I want my kids’ schools to prepare them for the world that I and many of us see them growing toward. I want it desperately. (Emphasis mine.) But it’s not happening. For Tucker, it means handing in all of his sixth grade assignments in cursive (emphasis not mine), and it means another year of 50 lb backpacks filled with less that real world text books and a slew of worksheets that he’ll work through and forget. (Tess starts school on Friday so we’ll see what her realities are.)
So, while Alec struggles with his realities, I’m once again struggling with mine. And for what it’s worth, here’s what we’ll do to make the best of it once again this year.
1. We write an e-mail (or a letter) to each teacher introducing our kids and ourselves, letting them know what our hopes are, what we’d love to see our kids doing, and what we’ll do to support the classroom. We also introduce ourselves, and talk a little bit about what our worldview of education looks like. Finally, we offer to continue that conversation and help make it a reality in the classroom in whatever way we can. And we cc the principal and headmaster (since Tess is in private school.)
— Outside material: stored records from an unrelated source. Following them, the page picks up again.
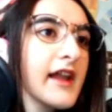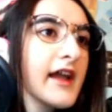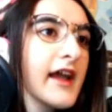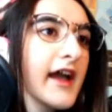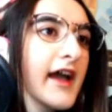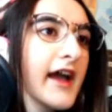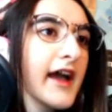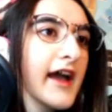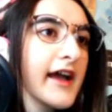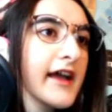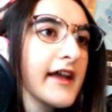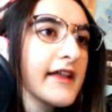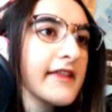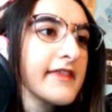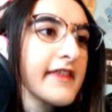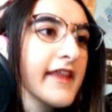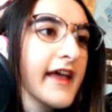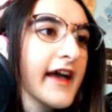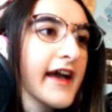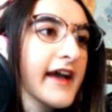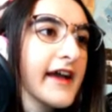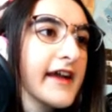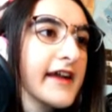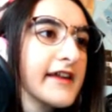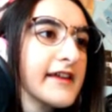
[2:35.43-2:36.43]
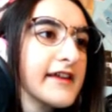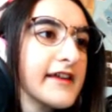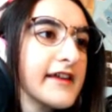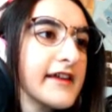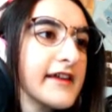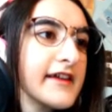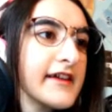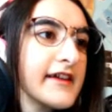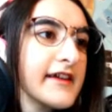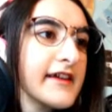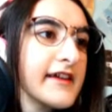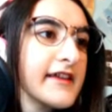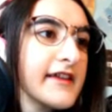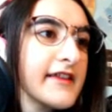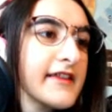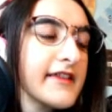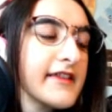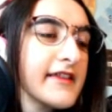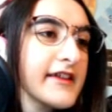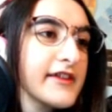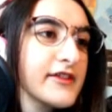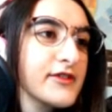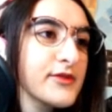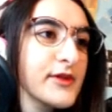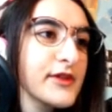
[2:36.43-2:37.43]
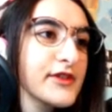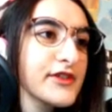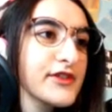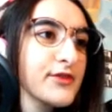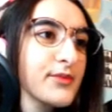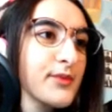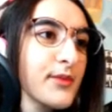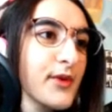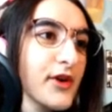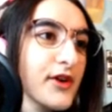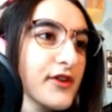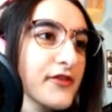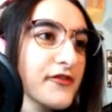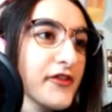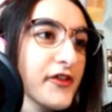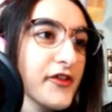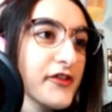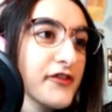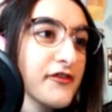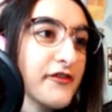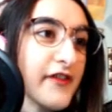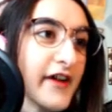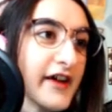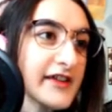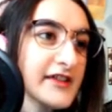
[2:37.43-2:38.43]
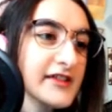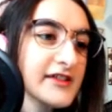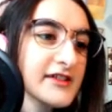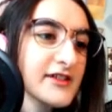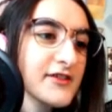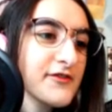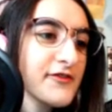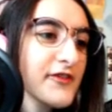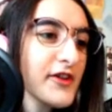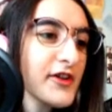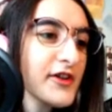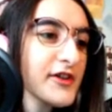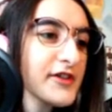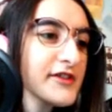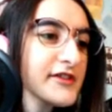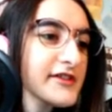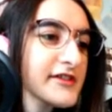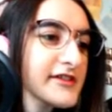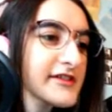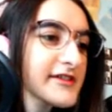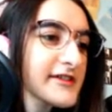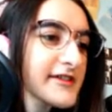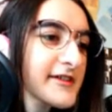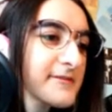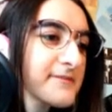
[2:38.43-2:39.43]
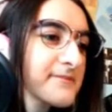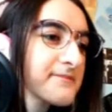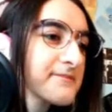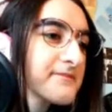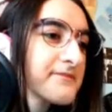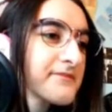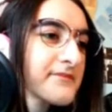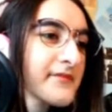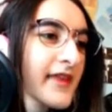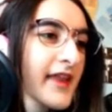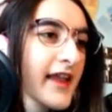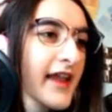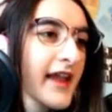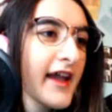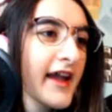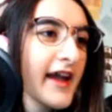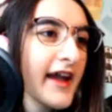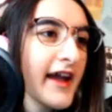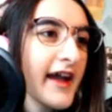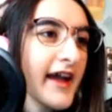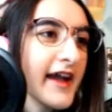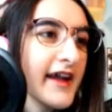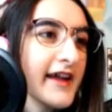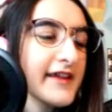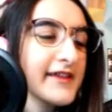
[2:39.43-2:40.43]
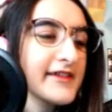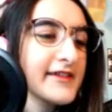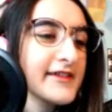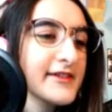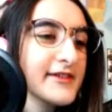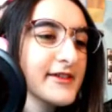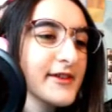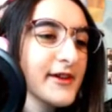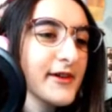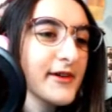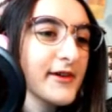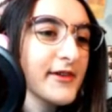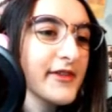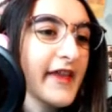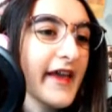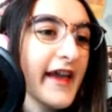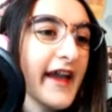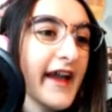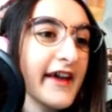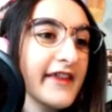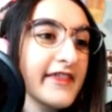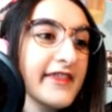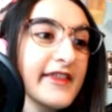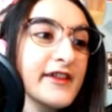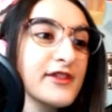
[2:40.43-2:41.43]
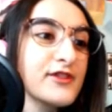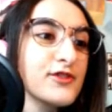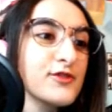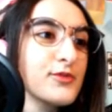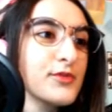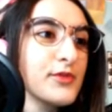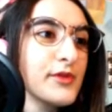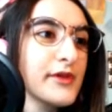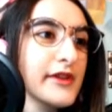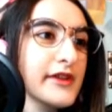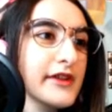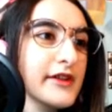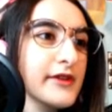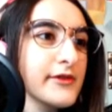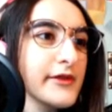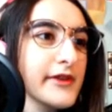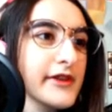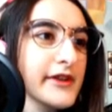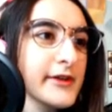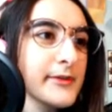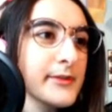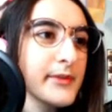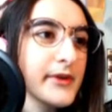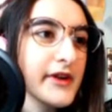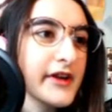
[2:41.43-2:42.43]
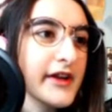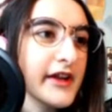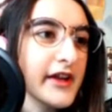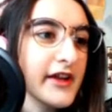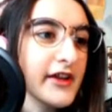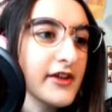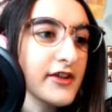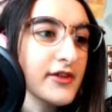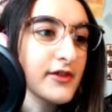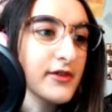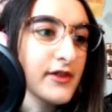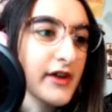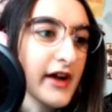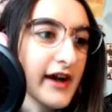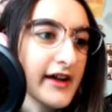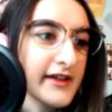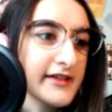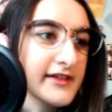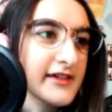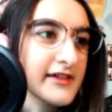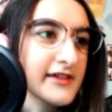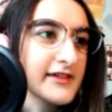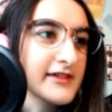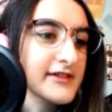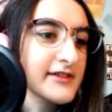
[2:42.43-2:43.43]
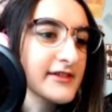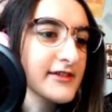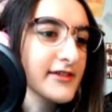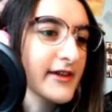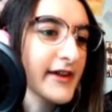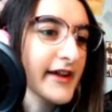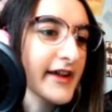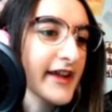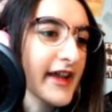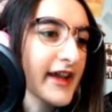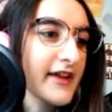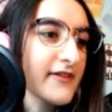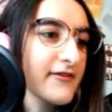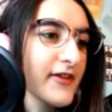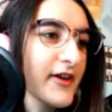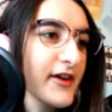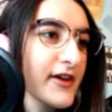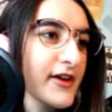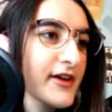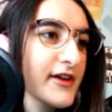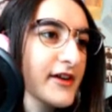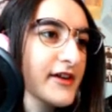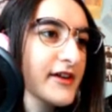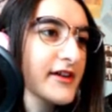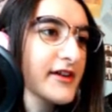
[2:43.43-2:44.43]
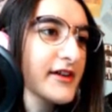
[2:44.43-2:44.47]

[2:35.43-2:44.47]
and then this one's more for festivals. And so they had these really pretty yukatas, so I gave her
2. We co-school as much as we can. I found the Tweet by @dschink to capture it pretty well:
“We’ve always considered public school ed our kids receive as supplemental to the ed we provide at home so we don’t go crazy about it.”
Problem is, at least in our case, co-schooling is pretty scattershot, not as deep as I’d like it to be, and frustrating at times for our kids. In other words, I feel like we do our best to engage our kids in the bigger conversations, but it’s the reality of both parents being self-employed that it doesn’t always work that well.
3. We opt out when we can. I’ve written notes to teachers in the past when my kids get the first 10 problems of the homework right excusing them from the next 20 same old same old problems on the worksheet. Gets interesting responses sometimes. Also, this year, we’re 90% sure we’re going to have Tucker opt out of the 6th Grade NJ ASK assessment. Enough is enough.
4. We occasionally send links with resources to specific teachers and cc the principal.
I’m sure we could do more, but my radar to meddling parents may be a bit too sensitive having been in the classroom for 20 years previous. I know how difficult it is. I don’t want to make it more difficult, but I do want to try to strike that balance. Hard sometimes.
Wondering what other strategies might be working for you?